Ik heb niet altijd in de zorg gewerkt. Voordat ik Verzorgende was, werkte ik als verkoper binnendienst bij een groothandel in meubelstoffen. Maar daar wist ik al snel: dit ga ik niet mijn hele leven doen. Toen onze jongste 1 was, dacht ik: nu waag ik de sprong.
Inmiddels werk ik sinds 2,5 jaar als Verzorgende, op dit moment in de thuiszorg.
Binnenkort start ik met de opleiding voor Verpleegkundige. De combinatie van werken, leren en mijn gezin is best pittig. Maar dat ben ik meteen vergeten als ik mijn cliënten zie. Ze zijn altijd zo blij als ik er ben om ze te helpen. Ik krijg daar energie van. Niet alleen omdat ik ze de juiste zorg kan geven. Maar ook omdat ik mensen tijdens de zorg aandacht kan geven, en kan luisteren naar hun verhaal. Die balans is heel belangrijk.

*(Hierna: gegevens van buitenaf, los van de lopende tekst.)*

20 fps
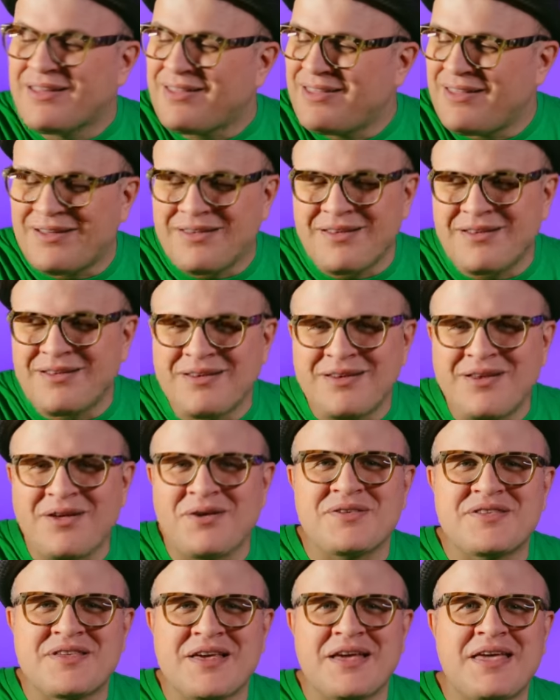No, no, no,
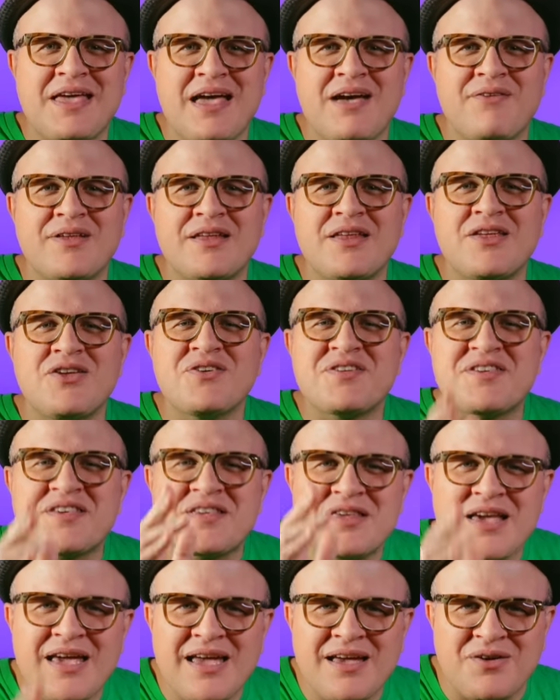no, said Kevin, you're
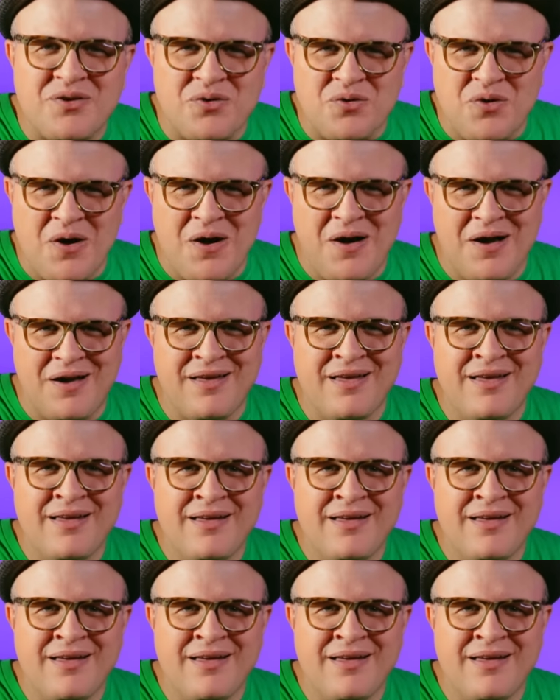singing it wrong.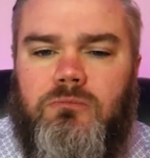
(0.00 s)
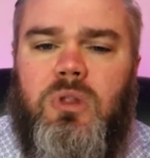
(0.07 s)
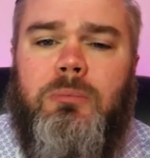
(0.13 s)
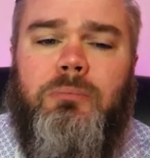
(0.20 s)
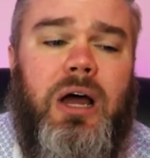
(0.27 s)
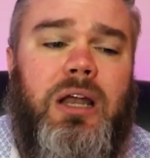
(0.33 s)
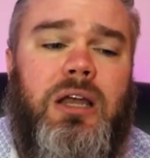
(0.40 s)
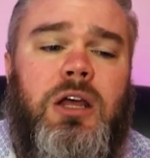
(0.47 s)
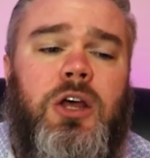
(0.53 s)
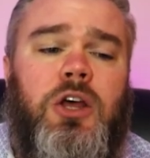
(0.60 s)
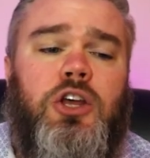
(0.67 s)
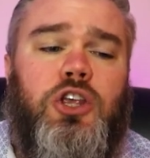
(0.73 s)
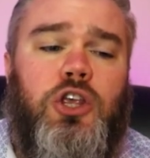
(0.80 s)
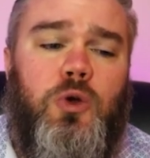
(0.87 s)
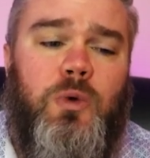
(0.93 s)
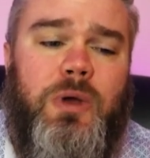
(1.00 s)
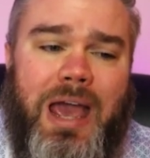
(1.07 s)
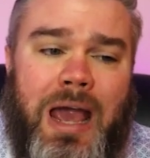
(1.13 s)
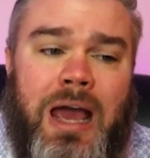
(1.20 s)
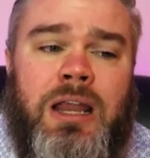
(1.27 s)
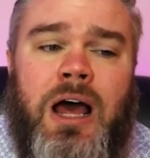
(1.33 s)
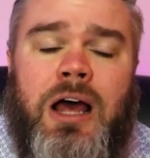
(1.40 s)
But you
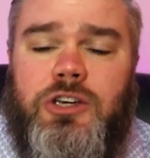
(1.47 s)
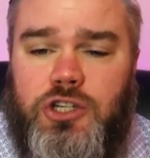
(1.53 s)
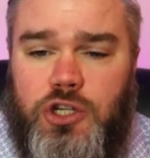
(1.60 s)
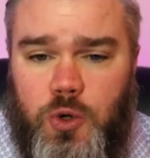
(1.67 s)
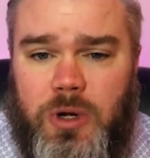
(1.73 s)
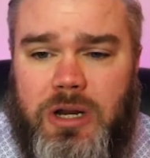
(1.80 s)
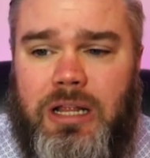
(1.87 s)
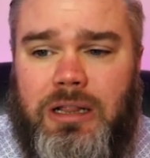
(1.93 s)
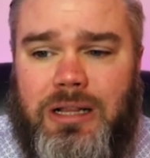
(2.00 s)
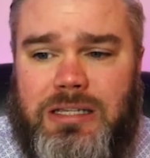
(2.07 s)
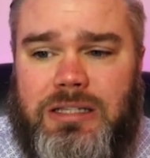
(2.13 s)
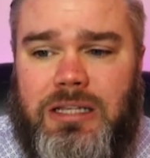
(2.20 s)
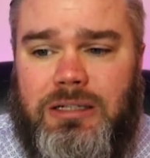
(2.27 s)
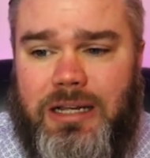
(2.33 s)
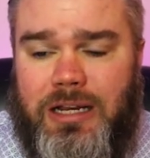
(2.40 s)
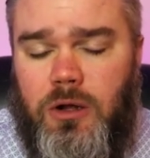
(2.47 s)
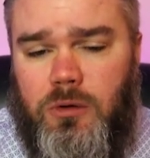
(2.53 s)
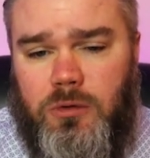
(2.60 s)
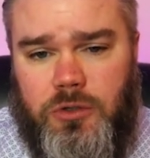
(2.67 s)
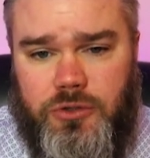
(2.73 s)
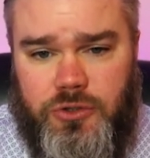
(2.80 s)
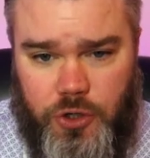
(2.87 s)
cannot do it unless the lien
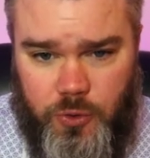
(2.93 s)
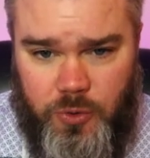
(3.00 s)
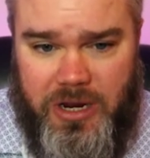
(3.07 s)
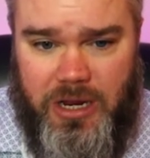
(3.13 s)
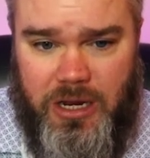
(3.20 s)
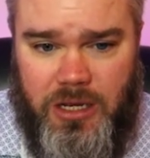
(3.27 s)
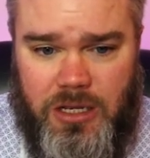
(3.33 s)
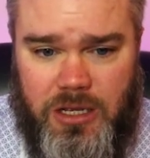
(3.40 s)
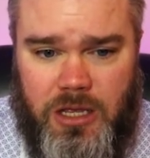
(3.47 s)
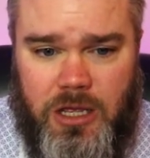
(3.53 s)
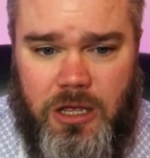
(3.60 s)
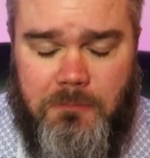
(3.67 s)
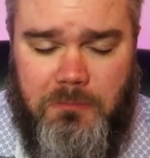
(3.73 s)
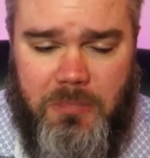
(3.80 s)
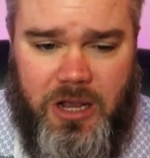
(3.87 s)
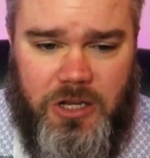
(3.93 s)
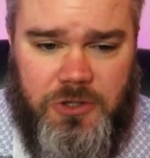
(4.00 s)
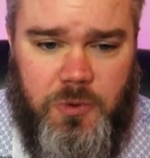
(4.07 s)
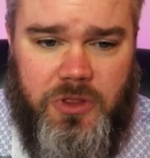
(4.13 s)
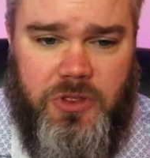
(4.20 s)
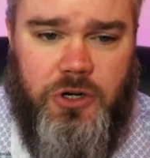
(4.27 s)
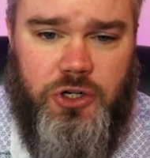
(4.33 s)
holders agree. Because
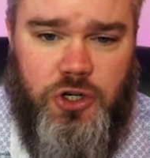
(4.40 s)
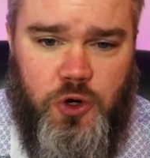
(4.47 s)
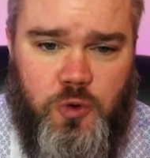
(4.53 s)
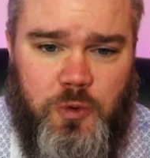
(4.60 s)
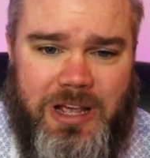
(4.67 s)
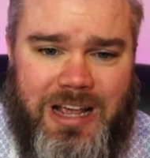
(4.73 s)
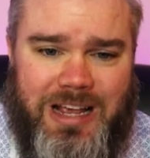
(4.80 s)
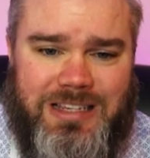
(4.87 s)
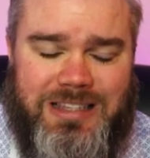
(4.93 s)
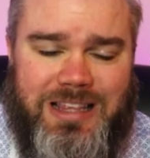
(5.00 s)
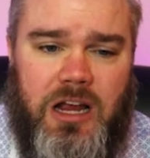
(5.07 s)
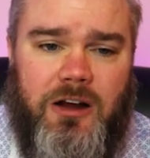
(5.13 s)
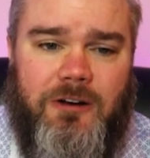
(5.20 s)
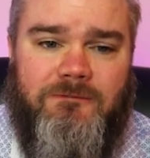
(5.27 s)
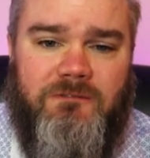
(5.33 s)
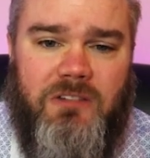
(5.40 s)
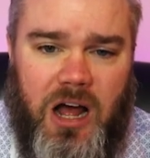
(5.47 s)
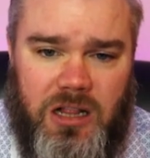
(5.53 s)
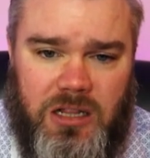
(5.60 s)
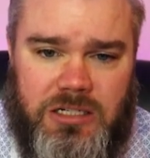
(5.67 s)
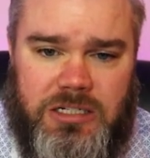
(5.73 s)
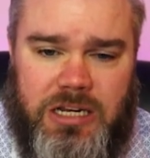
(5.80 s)
what they're doing is they are
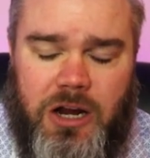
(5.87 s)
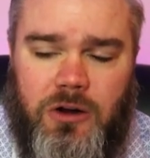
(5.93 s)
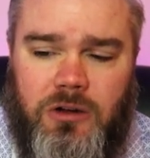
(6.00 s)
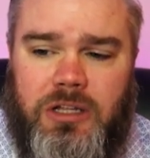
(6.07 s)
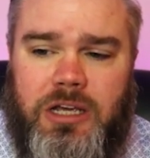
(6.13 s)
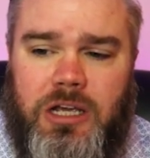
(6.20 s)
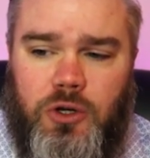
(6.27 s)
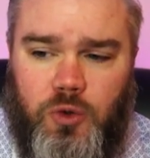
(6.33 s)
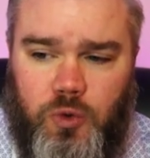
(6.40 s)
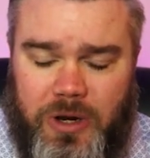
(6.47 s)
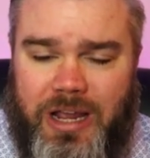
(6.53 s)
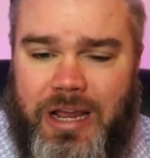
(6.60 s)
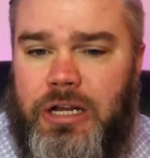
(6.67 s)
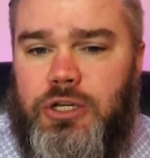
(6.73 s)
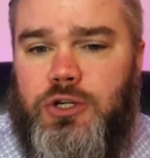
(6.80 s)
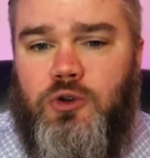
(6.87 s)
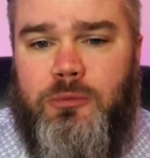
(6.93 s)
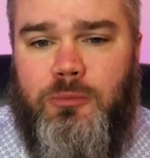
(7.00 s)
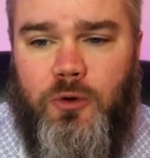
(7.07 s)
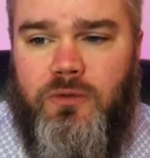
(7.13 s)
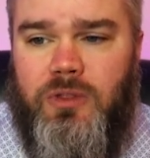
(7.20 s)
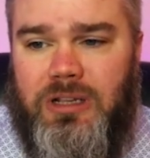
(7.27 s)
voluntarily agreeing to
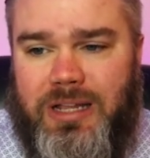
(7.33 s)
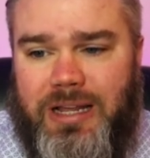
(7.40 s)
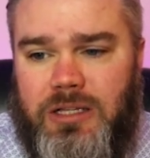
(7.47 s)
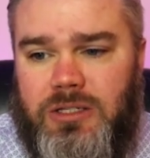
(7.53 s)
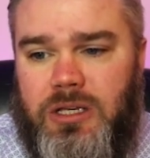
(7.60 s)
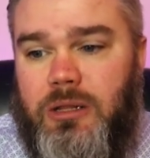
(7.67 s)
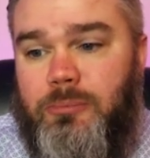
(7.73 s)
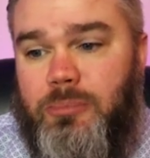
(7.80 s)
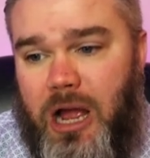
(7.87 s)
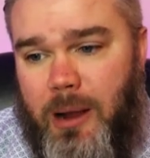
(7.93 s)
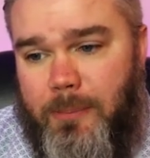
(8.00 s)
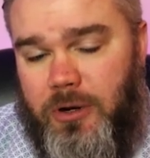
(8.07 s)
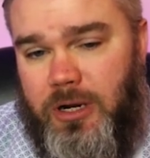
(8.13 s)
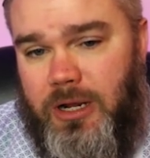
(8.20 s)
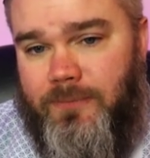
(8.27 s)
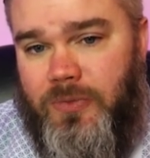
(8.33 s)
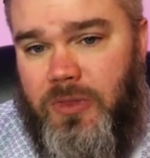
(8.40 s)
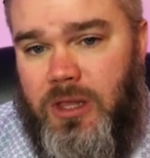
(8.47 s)
remove the liens on the property.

Toen ik nog als Verzorgende in een instelling werkte, was er een oudere meneer die tegen iedereen heel bot deed. Niks wat de medewerkers deden, was goed. Ik ben op een gegeven moment naast hem gaan zitten. “Waarom doe je zo, wat is er aan de hand?” Vroeg ik hem. Hij keek me aan, en voor het eerst hadden we een heel openhartig gesprek. Hij kon zijn vorderende dementie moeilijk accepteren. Eigenlijk wilde hij naar huis, hij wilde geen zorg.
Voor hem was dit natuurlijk een heel moeilijke en pijnlijke situatie. En ik heb dat niet voor hem kunnen veranderen, maar het gesprek luchtte hem wel op. Als je dat voor iemand kunt doen, dan doe je dat toch gewoon?